La giovane scrittrice Kyoko ha avuto un’infanzia infelice che si ripresenta puntualmente sotto forma di incubi angoscianti. Kyoko aveva una gemella, Shoko, morta accidentalmente quando entrambe vivevano nel circo di Higata, proprietario della struttura nonché loro tutore. L’improvviso ritorno di Higata nella vita di Kyoko costringerà la protagonista a misurarsi una volta per tutte con il senso di colpa. L’epilogo paleserà una volta di più che l’apparenza inganna.

Per affrontare al meglio Box, bisogna dimenticarsi del Takashi Miike di Ichi the Killer. Il regista giapponese abbandona lo stile truculento che lo contraddistingue e predilige una forma di horror più introspettivo, legato a una climax di tensione a fuoco lento. La struttura narrativa di Box è quella di un giallo rarefatto, lynchiano nella scelta di chiaroscuri lividi, luci sature, lunghi silenzi e composizioni dell’immagine millimetriche. Miike realizza a mani basse il mediometraggio più enigmatico del trio, un labirinto di sogni che confluiscono nel reale, ammantato di suggestioni shintoiste. E proprio per questo il meno accessibile.

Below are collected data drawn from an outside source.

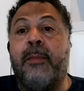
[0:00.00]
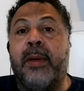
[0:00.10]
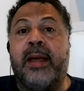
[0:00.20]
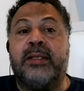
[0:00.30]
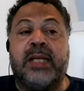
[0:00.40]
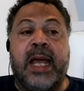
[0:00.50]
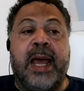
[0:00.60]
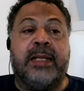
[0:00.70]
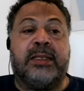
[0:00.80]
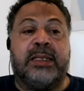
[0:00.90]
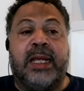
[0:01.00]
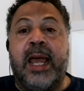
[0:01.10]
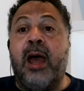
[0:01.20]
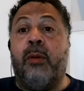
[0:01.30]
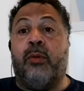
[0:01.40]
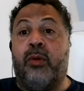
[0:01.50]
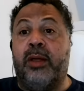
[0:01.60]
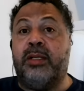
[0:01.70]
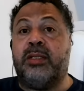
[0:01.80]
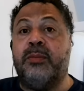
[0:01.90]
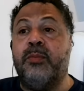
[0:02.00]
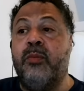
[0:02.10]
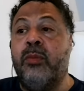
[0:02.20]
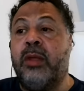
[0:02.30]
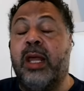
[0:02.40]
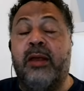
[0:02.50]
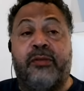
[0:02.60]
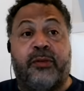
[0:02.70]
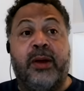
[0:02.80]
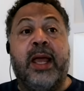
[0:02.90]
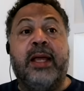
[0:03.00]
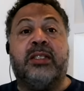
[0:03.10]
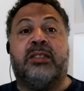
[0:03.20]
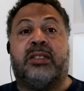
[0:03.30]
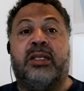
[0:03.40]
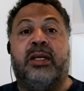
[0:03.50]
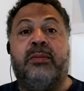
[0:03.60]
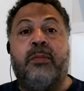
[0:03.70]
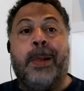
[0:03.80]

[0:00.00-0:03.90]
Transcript: begs as the Cowboys in free agency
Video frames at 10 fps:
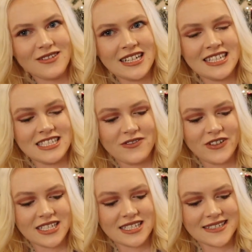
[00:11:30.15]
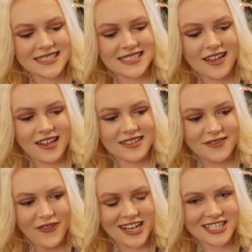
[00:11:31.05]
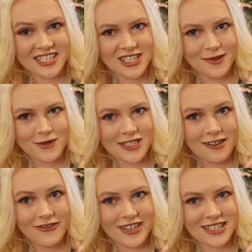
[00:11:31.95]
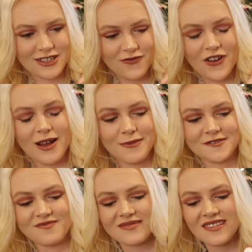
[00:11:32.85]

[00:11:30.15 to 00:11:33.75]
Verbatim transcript: And it's funny because the faceless gnome stuff is from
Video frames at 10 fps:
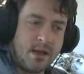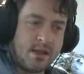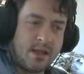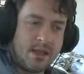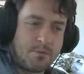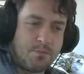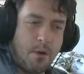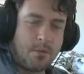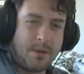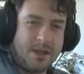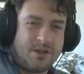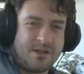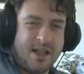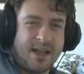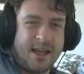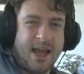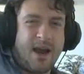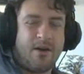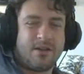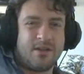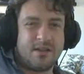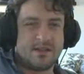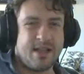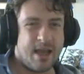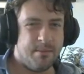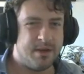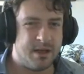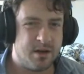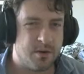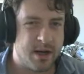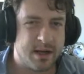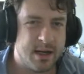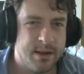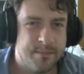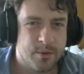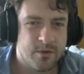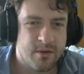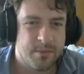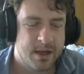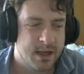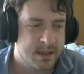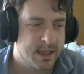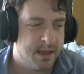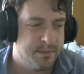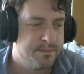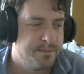I think there's probably just like a character that's named incorrectly or something like that.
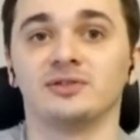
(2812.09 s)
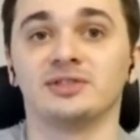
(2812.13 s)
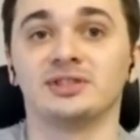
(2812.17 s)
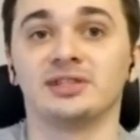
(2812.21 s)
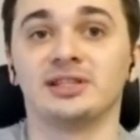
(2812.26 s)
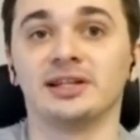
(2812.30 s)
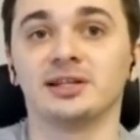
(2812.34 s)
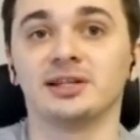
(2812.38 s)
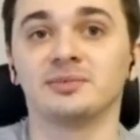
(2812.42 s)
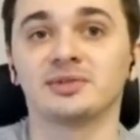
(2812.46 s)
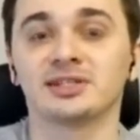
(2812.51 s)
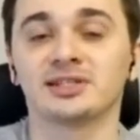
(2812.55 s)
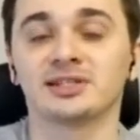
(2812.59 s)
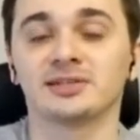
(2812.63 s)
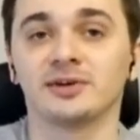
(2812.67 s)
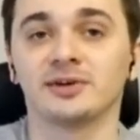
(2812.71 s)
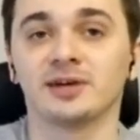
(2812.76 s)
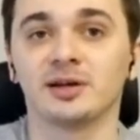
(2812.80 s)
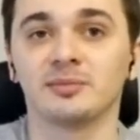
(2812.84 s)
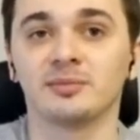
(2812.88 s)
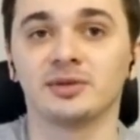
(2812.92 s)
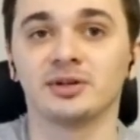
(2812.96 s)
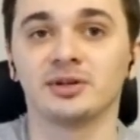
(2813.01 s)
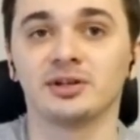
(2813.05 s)
announce
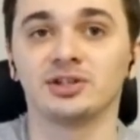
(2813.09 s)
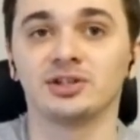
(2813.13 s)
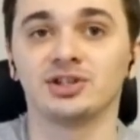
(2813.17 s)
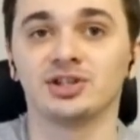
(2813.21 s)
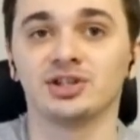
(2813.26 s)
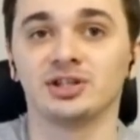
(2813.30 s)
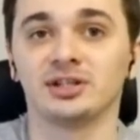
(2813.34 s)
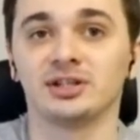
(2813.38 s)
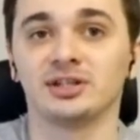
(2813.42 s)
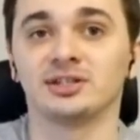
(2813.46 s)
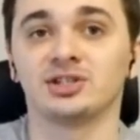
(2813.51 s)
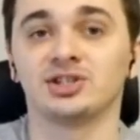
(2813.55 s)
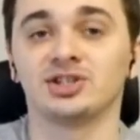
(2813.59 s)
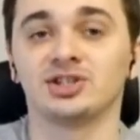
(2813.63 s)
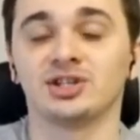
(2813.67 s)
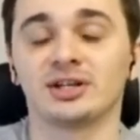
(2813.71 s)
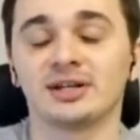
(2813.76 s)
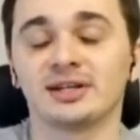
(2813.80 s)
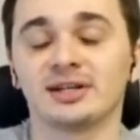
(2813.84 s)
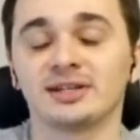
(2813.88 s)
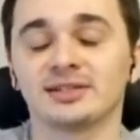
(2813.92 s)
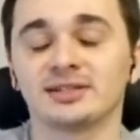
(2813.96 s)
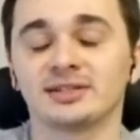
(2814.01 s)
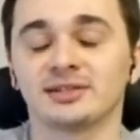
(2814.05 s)
this section
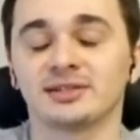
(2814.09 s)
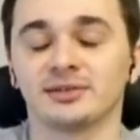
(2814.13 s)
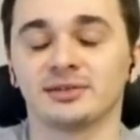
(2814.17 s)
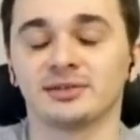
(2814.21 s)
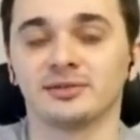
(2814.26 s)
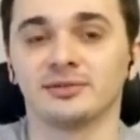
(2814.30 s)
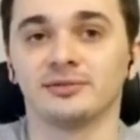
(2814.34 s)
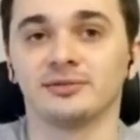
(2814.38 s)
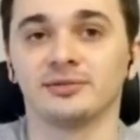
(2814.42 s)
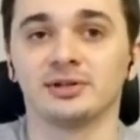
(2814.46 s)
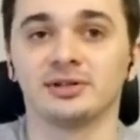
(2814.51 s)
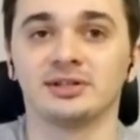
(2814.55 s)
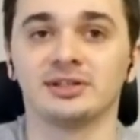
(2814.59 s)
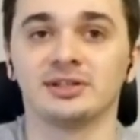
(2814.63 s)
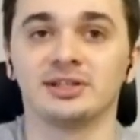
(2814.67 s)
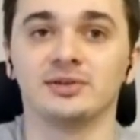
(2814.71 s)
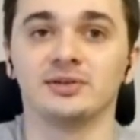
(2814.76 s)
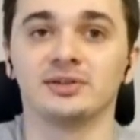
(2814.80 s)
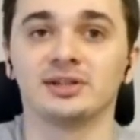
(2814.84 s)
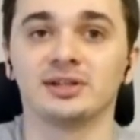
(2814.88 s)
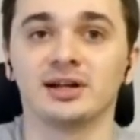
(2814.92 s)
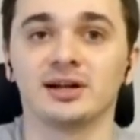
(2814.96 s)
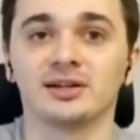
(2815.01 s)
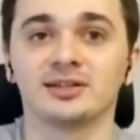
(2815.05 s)
over,
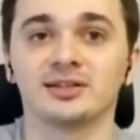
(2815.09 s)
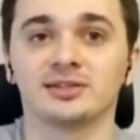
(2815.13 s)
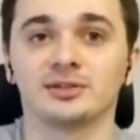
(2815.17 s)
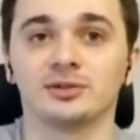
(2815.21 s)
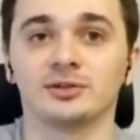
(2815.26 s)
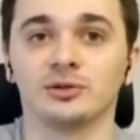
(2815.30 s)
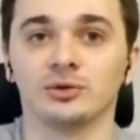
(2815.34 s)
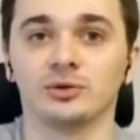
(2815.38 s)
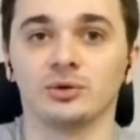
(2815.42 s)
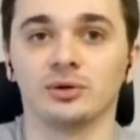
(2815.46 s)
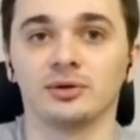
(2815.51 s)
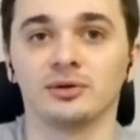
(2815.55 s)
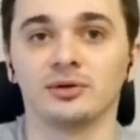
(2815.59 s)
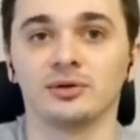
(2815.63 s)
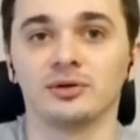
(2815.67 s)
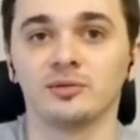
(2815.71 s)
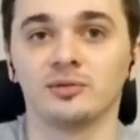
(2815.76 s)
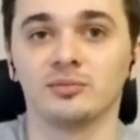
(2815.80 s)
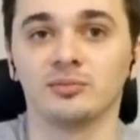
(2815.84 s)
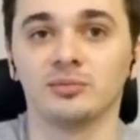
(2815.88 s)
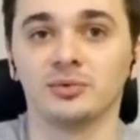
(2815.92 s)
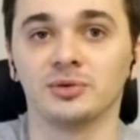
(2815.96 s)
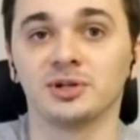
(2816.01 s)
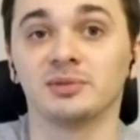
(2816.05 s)
but please stay
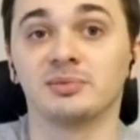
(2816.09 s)
tuned.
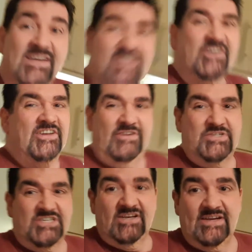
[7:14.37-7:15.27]
You can use
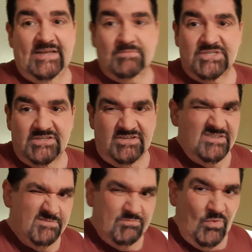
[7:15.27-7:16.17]
turnips,
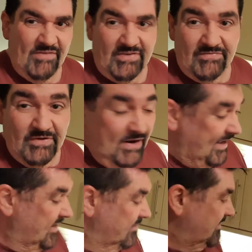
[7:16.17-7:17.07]
use whatever you feel
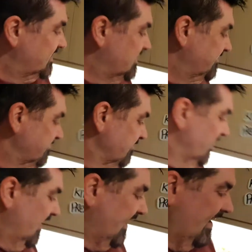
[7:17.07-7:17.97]
like. But,
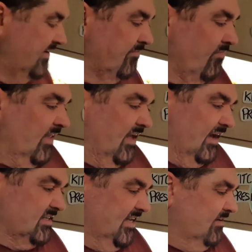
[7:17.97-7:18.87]
again,
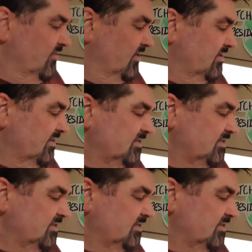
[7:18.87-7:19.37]
cut down. That's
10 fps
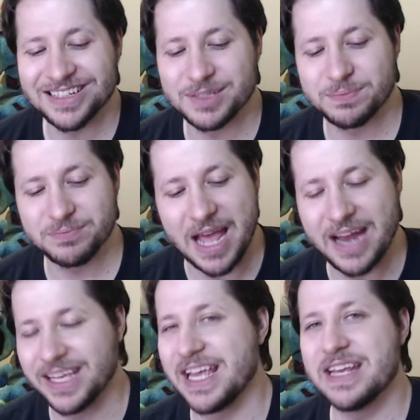
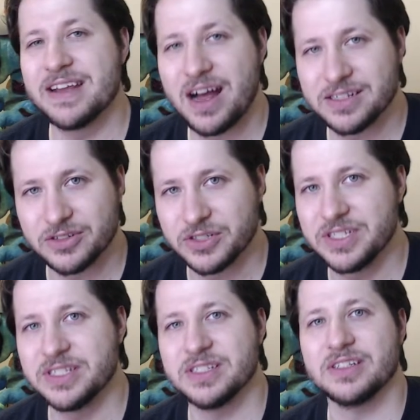heading into Oscar
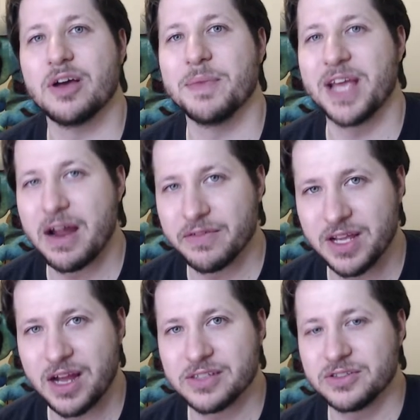season, coming out of the
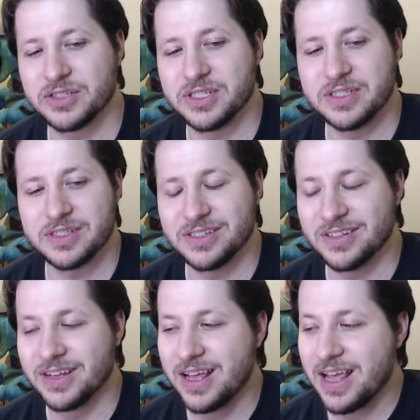Oscar season,
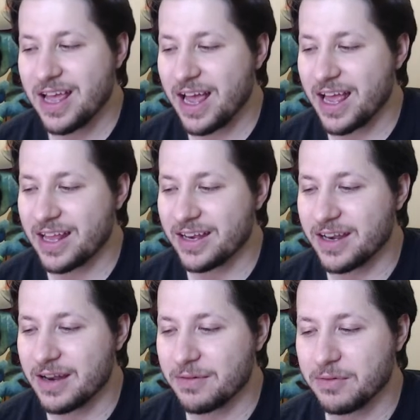and
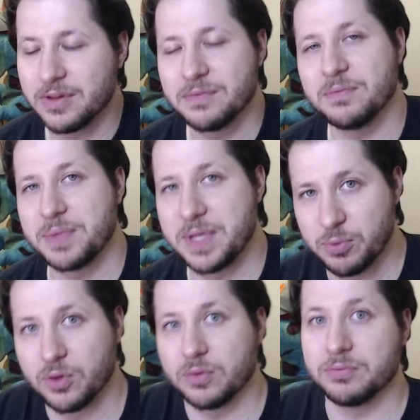
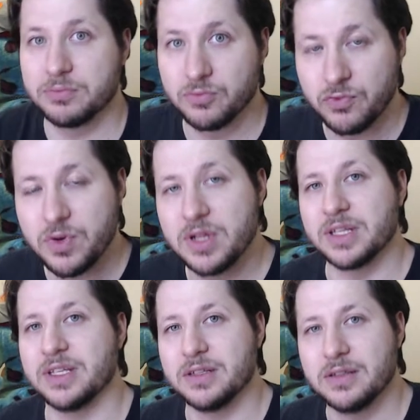people
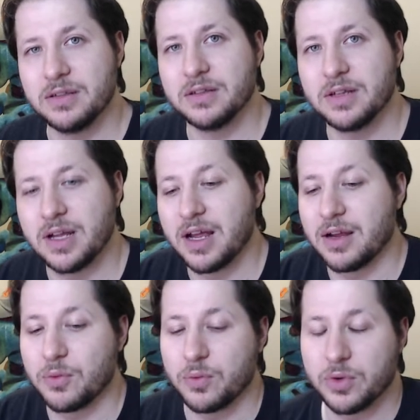really
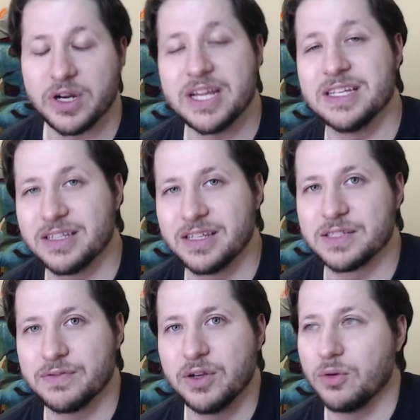were into this
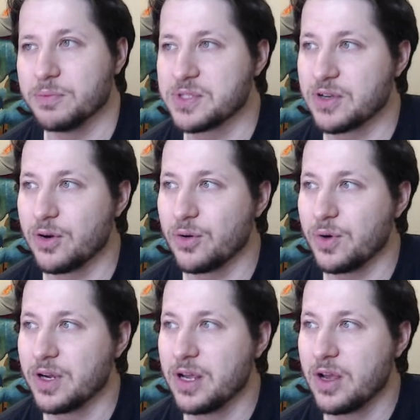film. So
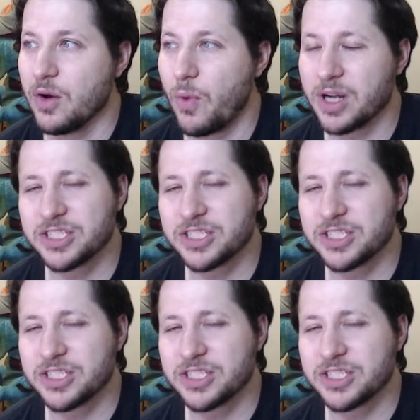watching it,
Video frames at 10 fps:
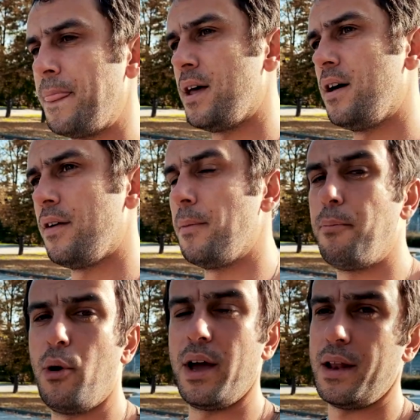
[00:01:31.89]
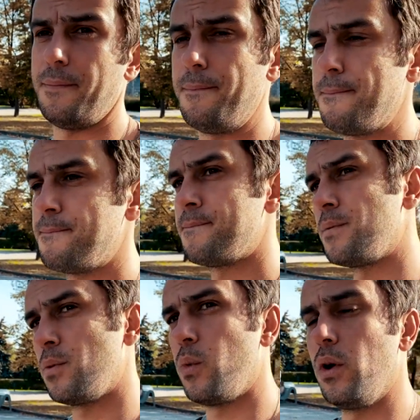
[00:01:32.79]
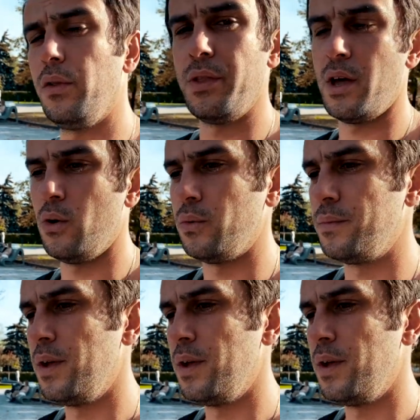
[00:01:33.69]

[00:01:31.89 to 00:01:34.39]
uh, the poet, world known.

Three Extremes: conclusioni

Three Extremes va annoverato tra gli horror più conturbanti (e sottovalutati) mai prodotti in Asia. Anche guardando ai curricula complessivi dei singoli registi, il film non sfigura di fronte alle loro opere migliori, per pedigree, competenza tecnica e folle visionarietà.

Poi sarà vero che i discorsi politici alla base non sono particolarmente innovativi, ma Three Extremes rimane un eccezionale viaggio distorto nelle inquietudini moderne, sconsigliato ai deboli di cuore e alle menti chiuse che vedono nell’horror un semplice giretto a Disneyland.